In politics it makes sense for brands to celebrate community and togetherness: political parties have the hard job of uniting South Africa's diverse people so that they can build a majority in order to govern. But there is more to this than political necessity. As cheesy as it sounds, South Africans believe in togetherness. The adherence of our key political players to the theme of togetherness points to the fact that the South African dream is alive and well. We are a nation founded on the ideal of reconciliation, and that ideal resonates with us to this day.
Castle found its way into our hearts by pushing the envelope of racial integration. The iconic South African beer is known and loved by all for its early portrayals of multiracial friendships and good times - around the braai or watching sport. Nando's brings us together by making us laugh at ourselves, rather than at each other. They are particularly skilled at building a common sense of South African community through light-hearted humour. And many of Coca-Cola's most successful campaigns in SA have been about crossing divides, helping each other out and sparking new friendships.
It's important to take stock of that in this current climate of protest and anger. Despite our terrible and persistent inequality, we believe we can solve our problems together and that the goal of creating a united and fair society is worthwhile and achievable.
What does that have to do with brand-building? Most obviously, it means we feel inspired and motivated by brands that help bring us together. There are huge opportunities for brands to capture some of that glow that brands like Castle had in the 1990s - and not just through television advertising but through marketing that physically brings people together.

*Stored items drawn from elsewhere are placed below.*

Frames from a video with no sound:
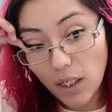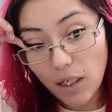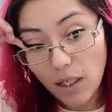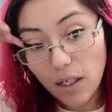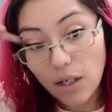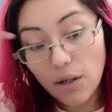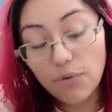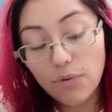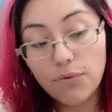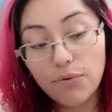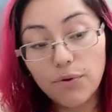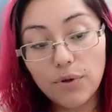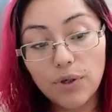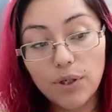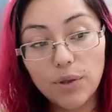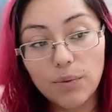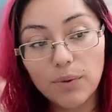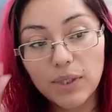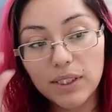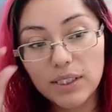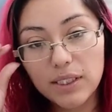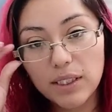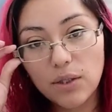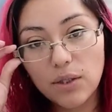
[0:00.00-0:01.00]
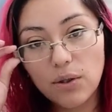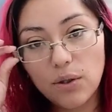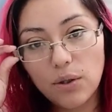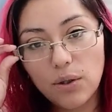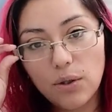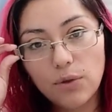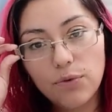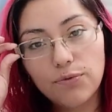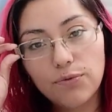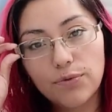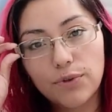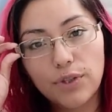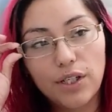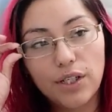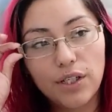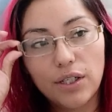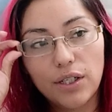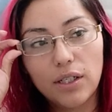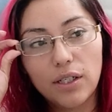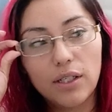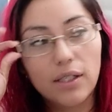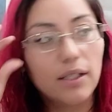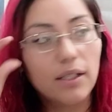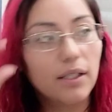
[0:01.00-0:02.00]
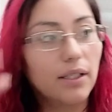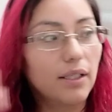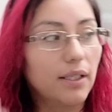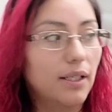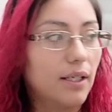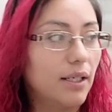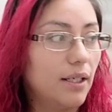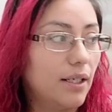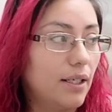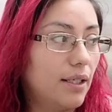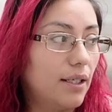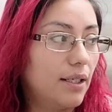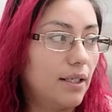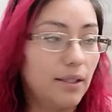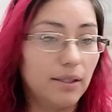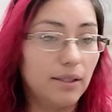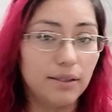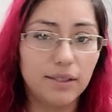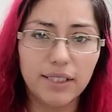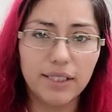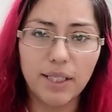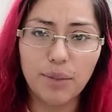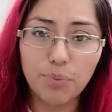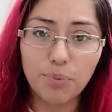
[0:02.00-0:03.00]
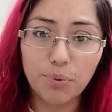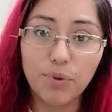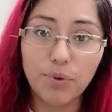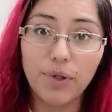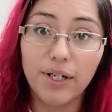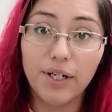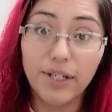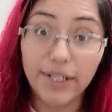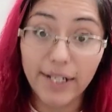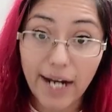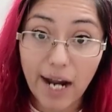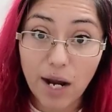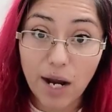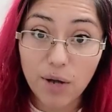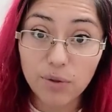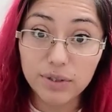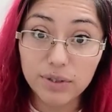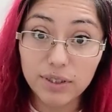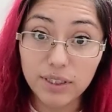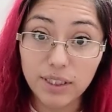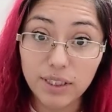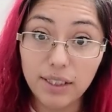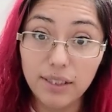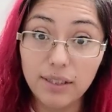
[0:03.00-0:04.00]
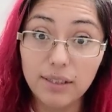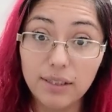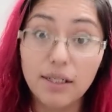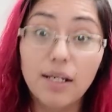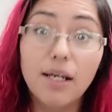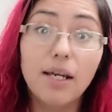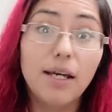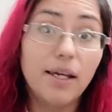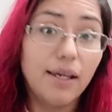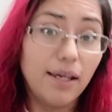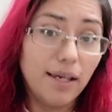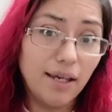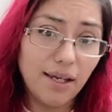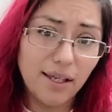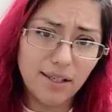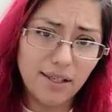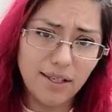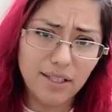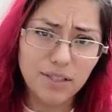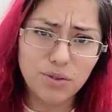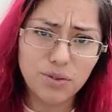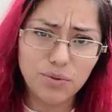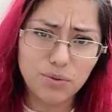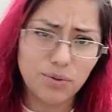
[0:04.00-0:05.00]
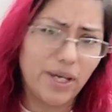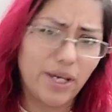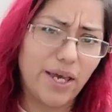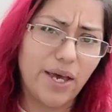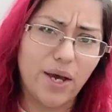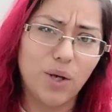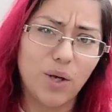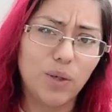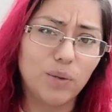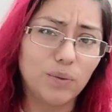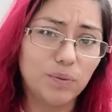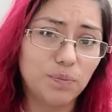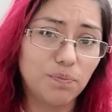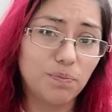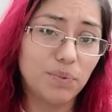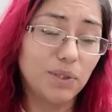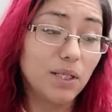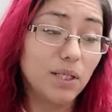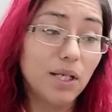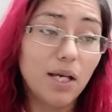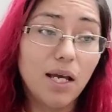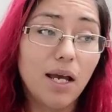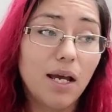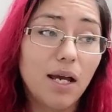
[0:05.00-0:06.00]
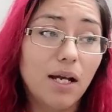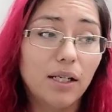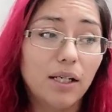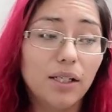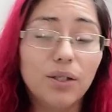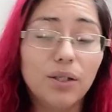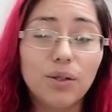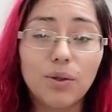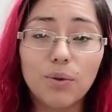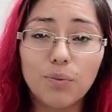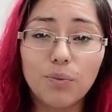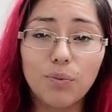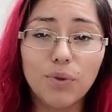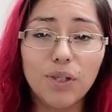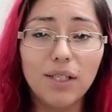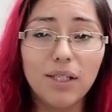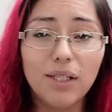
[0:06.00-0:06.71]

for what's it called, for temporary housing. Yeah, that's what helps. You know, weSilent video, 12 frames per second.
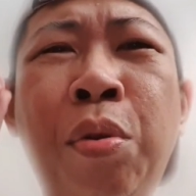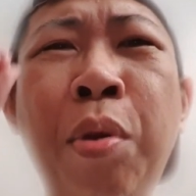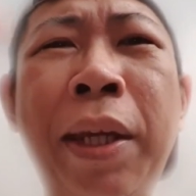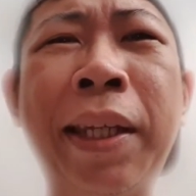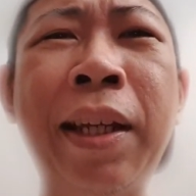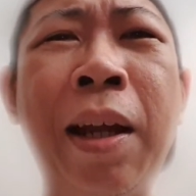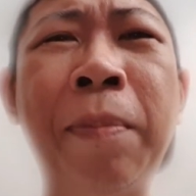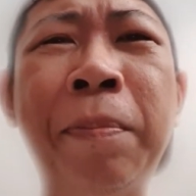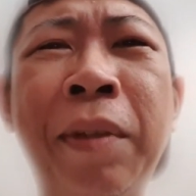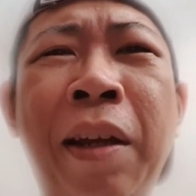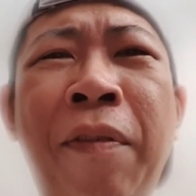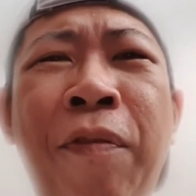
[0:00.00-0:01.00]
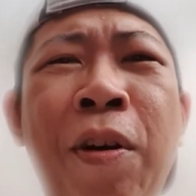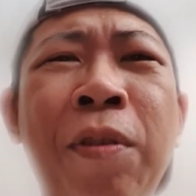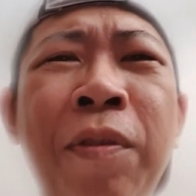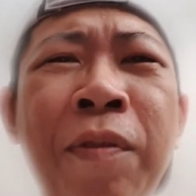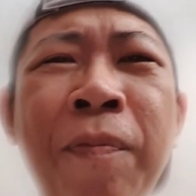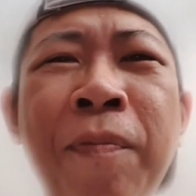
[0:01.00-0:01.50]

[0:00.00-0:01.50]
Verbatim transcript: tweak up the phone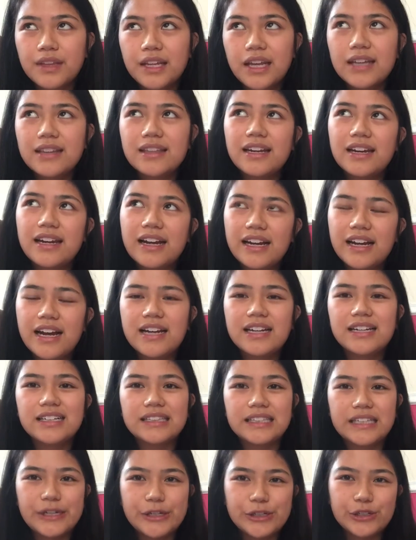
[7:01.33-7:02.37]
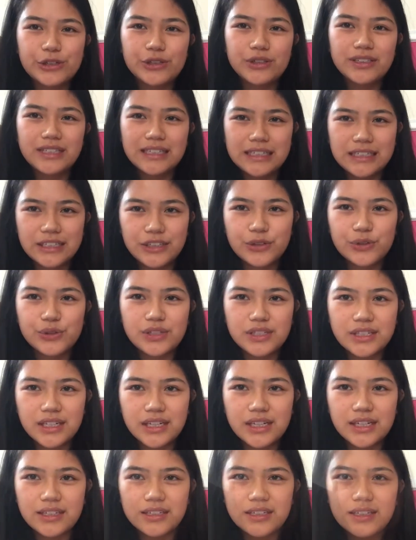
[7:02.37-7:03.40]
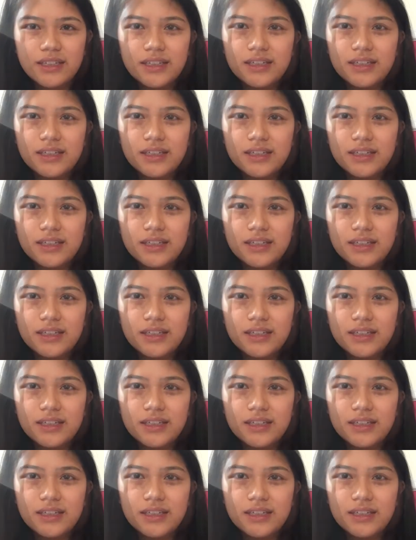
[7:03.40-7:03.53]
and then I kind of leisurely used it.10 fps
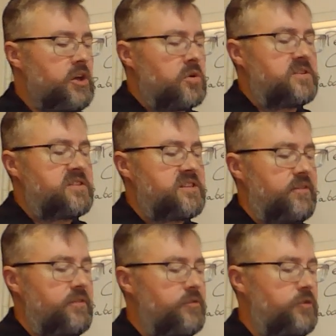Your
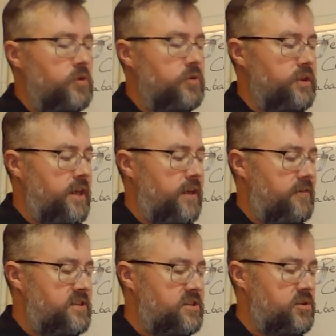sevenfold
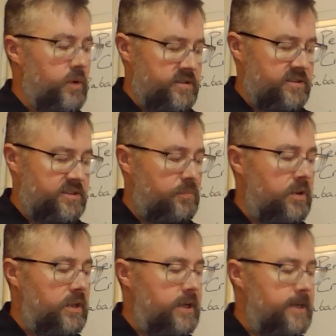gifts to us
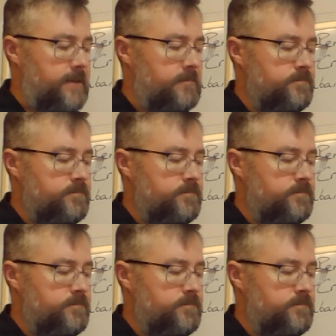supply.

What is the 2014 version of advertising that crosses racial divides? How about music festivals that mix musical genres and crowds? How about brand-sponsored life-swap reality shows? How about brands creating volunteer networks and campaigns that encourage and facilitate consumers to help out in poorer communities?

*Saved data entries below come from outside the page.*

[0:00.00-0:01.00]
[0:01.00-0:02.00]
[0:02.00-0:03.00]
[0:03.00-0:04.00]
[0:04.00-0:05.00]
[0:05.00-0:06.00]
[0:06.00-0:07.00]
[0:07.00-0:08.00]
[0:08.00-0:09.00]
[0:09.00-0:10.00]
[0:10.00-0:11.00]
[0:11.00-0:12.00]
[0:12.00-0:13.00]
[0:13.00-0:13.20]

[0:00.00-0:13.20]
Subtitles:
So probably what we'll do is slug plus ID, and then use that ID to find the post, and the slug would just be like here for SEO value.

It also means that segmentation strategy in South Africa is difficult. We don't like to be treated differently, and we recoil from brands that pick up on any differences. That creates a tension for marketers. On one hand, they need to make their marketing tailored and relevant to very different kinds of people. On the other hand, they can't present that tailored approach as definitive of any particular group of people.
A recent campaign by KFC generated fierce debate because of exactly this. The ad told the story of a South African school girl in Thailand, feeling overwhelmed by the strangeness of Thai culture and customs, who made a friend and connected over some KFC - which 'tastes like home.' While it is clear this ad is trying to show that KFC is a classic, nostalgic and well-loved food for South Africans, it came across as racial stereotyping to some. It is a tough tightrope to walk. If KFC did not feature predominantly black people in its advertising, it would be irrelevant to modern South Africa and its own consumers. They have done an admirable job over the years in trying to get closer to their consumers and to tell stories from their perspective - tailored and relevant. But the South African dislike for being singled out still rears its head.
There is a way out of this mess, and it isn't just multi-racial, feel-good montages. Marketing that only speaks to commonalities across all of South Africa will get bland quite quickly. But segmentations need to have a strongly psychographic slant. Tailor your campaigns and your marketing to mind-sets, beliefs and expectations. And hope, like hell, that each customer segment has a cross-section of South Africa's demographics in it. Then it's possible to build a sense of togetherness without losing all the specifics that give marketing its relevance.